Lock, Samantha. “What is AI chatbot phenomenon ChatGPT and could it replace humans?” The Guardian, 5 December 2022, https://www.theguardian.com/technology/2022/dec/05/what-is-ai-chatbot-phenomenon-chatgpt-and-could-it-replace-humans. Accessed 12 December 2022.

Macfarlane, Andrew. “New AI technology can write essays – even recipes.” 1News, 9 December 2022, https://www.1news.co.nz/2022/12/09/new-ai-technology-can-write-essays-even-recipes/. Accessed 12 December 2022.

Patel, Nisha. “Can the new AI tool ChatGPT replace human work? Judge for yourself.” CBC, 10 December 2022, https://www.cbc.ca/news/business/chatgpt-artificial-intelligence-1.6681401. Accessed 12 December 2022.

Vallance, Chris. “ChatGPT: New AI chatbot has everyone talking to it.” BBC, 7 December 2022, https://www.bbc.com/news/technology-63861322. Accessed 12 December 2022.

1 thought on “ChatGPT: Modern AI Technology Unlike Anything You’ve Seen Before

  1. As all CS students (and most who hang out on the 4th floor know), I am pretty far down the rabbit hole on ChatGPT.
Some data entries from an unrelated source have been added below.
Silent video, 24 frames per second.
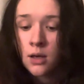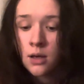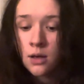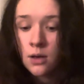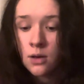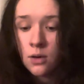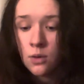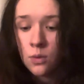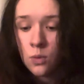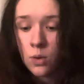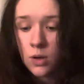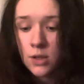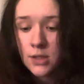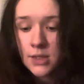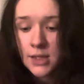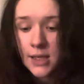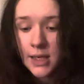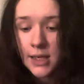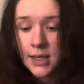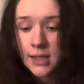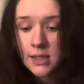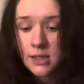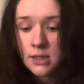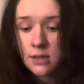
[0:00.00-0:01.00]
What
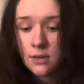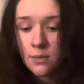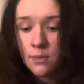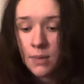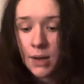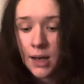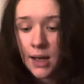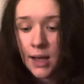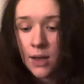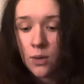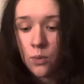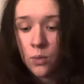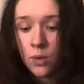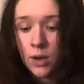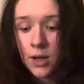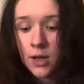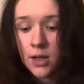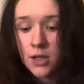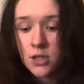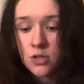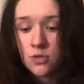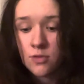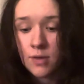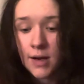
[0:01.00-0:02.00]
is my
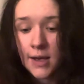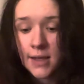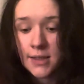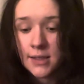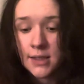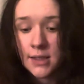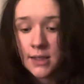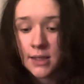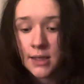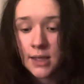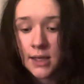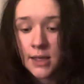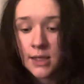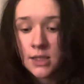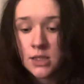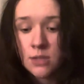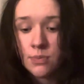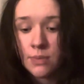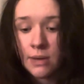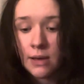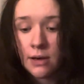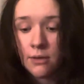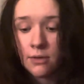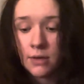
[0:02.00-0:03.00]
worst riding
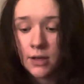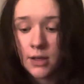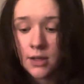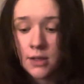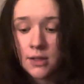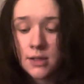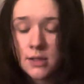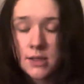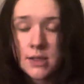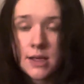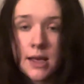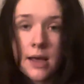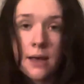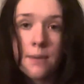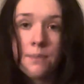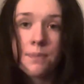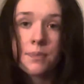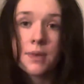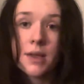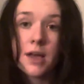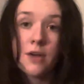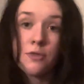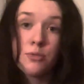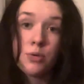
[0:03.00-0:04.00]
experience?
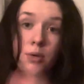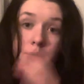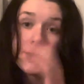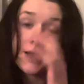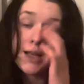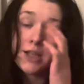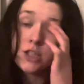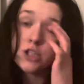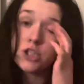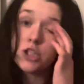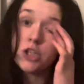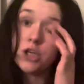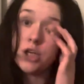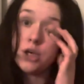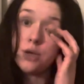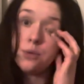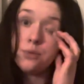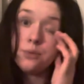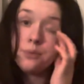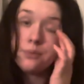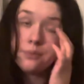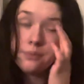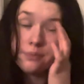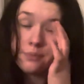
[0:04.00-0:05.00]
I've probably had
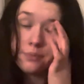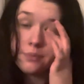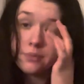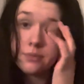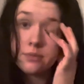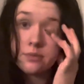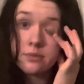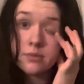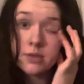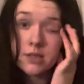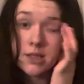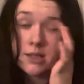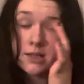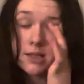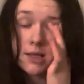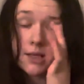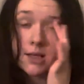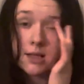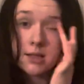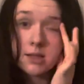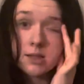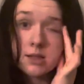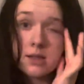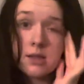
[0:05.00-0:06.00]
2 since I
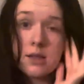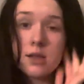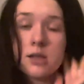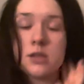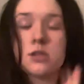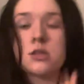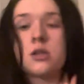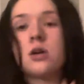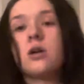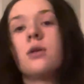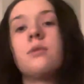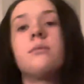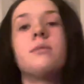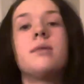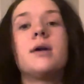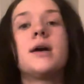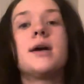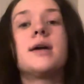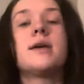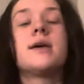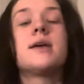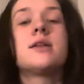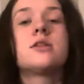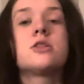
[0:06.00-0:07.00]
answered this on
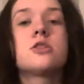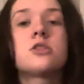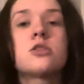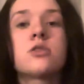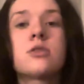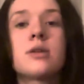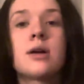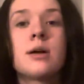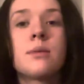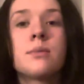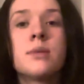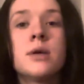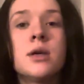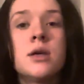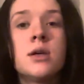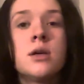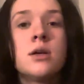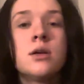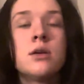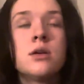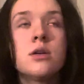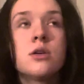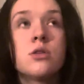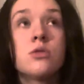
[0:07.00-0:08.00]
my Instagram.
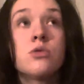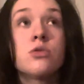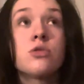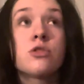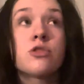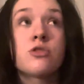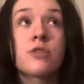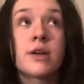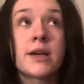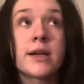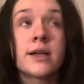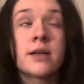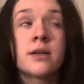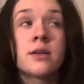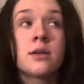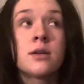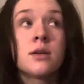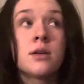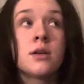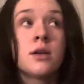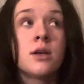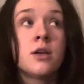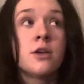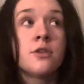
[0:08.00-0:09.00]
Oh, 3.
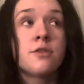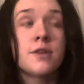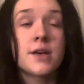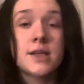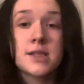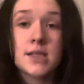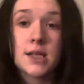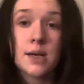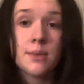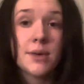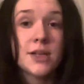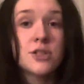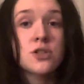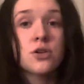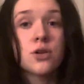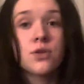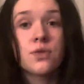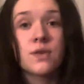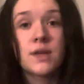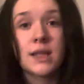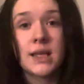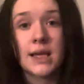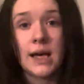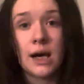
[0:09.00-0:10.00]
First time I took
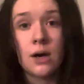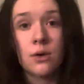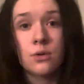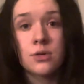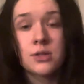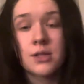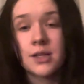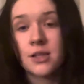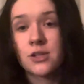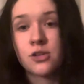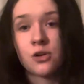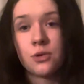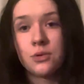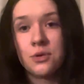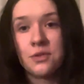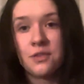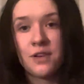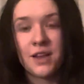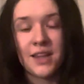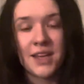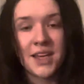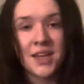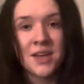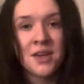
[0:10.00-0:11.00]
Philly out, it's all with
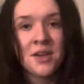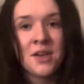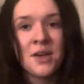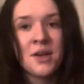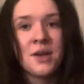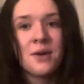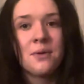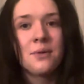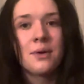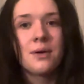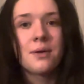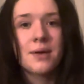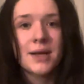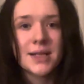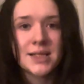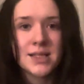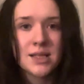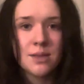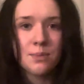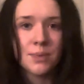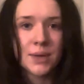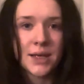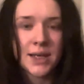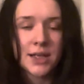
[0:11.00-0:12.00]
Philly. We went to
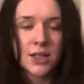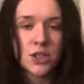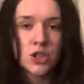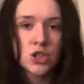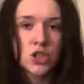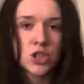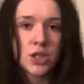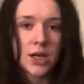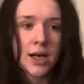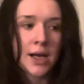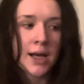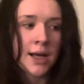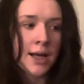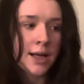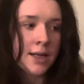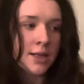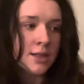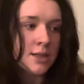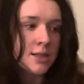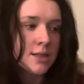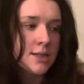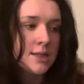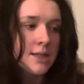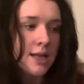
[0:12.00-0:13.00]
the beach
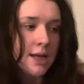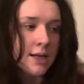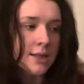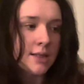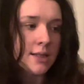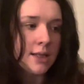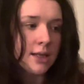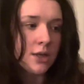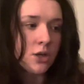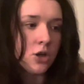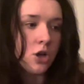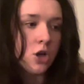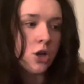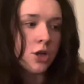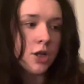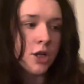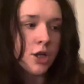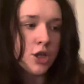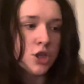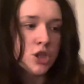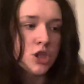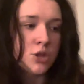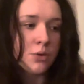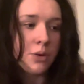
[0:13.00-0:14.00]
and second I got on
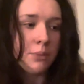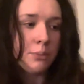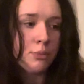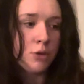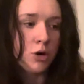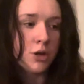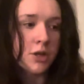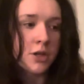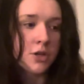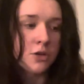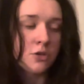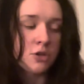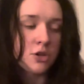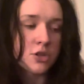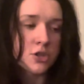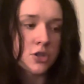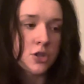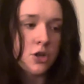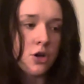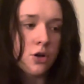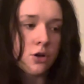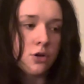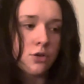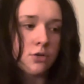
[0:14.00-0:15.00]
her, she went bronking across the
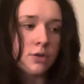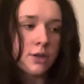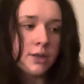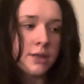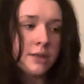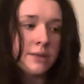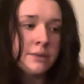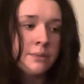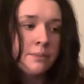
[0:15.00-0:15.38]
concrete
    If you’re interested in more details about OpenAI and Sam Altman’s vision of a future where “AI drives the marginal cost of some knowledge work to zero,” I highly reccomend this interview with Ezra Klien. The otiginal interview was BEFORE the public launch of ChatGPT, but Altman’s answers are looking several years BEYOND our current moment.

    Transcript here:
    https://www.nytimes.com/2021/06/11/podcasts/transcript-ezra-klein-interviews-sam-altman.html

    Podcast linked in transcript, or … you know.. wherever you get your podcast. All hail the last living bastion of RSS.